There were few more presentations about PWAs, also about PWA using Firebase as backend. All speakers tried to convince the audience that almost every app can be changed to Progressive Web App. However, they also admitted that these apps don’t work on every device yet. Plus, iOS does not support service workers or push notifications.

Internet of Things

I liked that participants had a chance to get to know the newest solutions in the field of Internet of Things. As Dave Smith explains in his presentation What’s up with Internet of Things and the Google Assistant – IoT devices are not futuristic robots we knew from Sci-fi movies and books. In fact, they are and will be the devices we use in everyday life. What I found particularly valuable were the speeches on voice and image technology. It was a really great experience to see how smart Google Assistant is and how helpful it can be, e.g. when we have to find something quickly on the Internet. I also had a chance to have my face sketched by a robot 🙂

One more fact related to media also caught my attention – it was the search functionality in videos and films. As more and more data is being recorded, not written, it’s important to enable users to look for a particular word, subject or expression in the videos. Can you imagine that Google can analyse your facial expression and tag your photo with sad, angry, happy, ecstatic or other emotions? In my opinion, this feature will be extremely useful. The same as analysing images which was also presented during the conference.

Community building

All the presentations were good and showed a variety of advantages Google products and platforms represent. However, when it comes to this conference, I think that the social aspect was the most important. Participants could chat while eating gluten-free cookies, try how bots built with Android Things work, take part in workshops or enjoy afterparties. I even had a chance to record a podcast in a professional studio! As one of the speakers said,

we can’t create technology without the community.

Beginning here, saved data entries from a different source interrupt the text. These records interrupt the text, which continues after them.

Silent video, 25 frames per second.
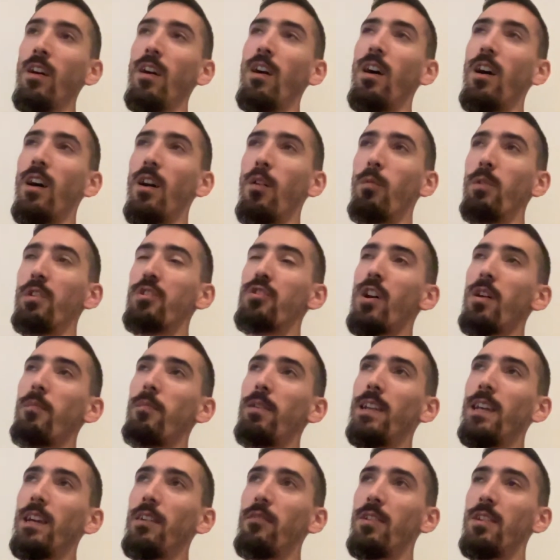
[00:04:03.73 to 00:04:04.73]
Which I
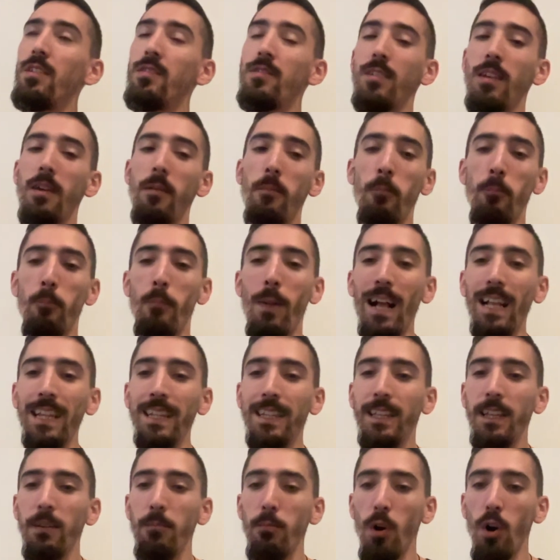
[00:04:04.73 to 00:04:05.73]
believe is
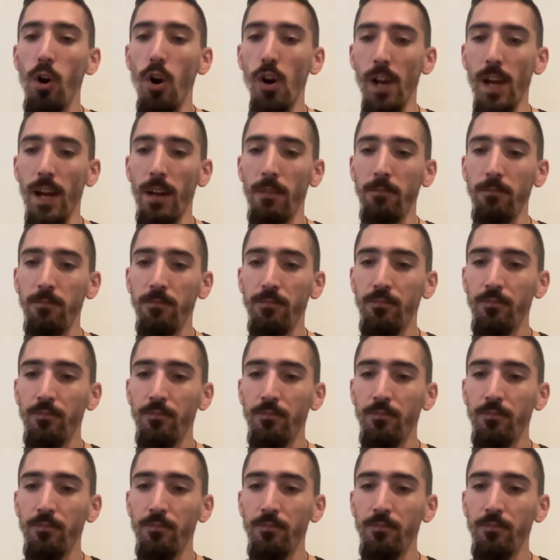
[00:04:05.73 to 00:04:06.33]
Baltimora,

It was quite easy to notice that organisers took care of community building and diversity aspects. It was really nice to talk to people who have massive experience not only in programming but also with organising conferences, hackathons and meetups.

I have never had a chance before to attend this kind of event and I was really surprised how well organised Google Developer Days were. The ambience during the conference was really great and I enjoyed these two days in Cracow. Despite the feeling of being in the centre of Google products advertisement, I learnt new things and spoke with people passionate about their work and new technologies. That’s what I think conferences are actually about.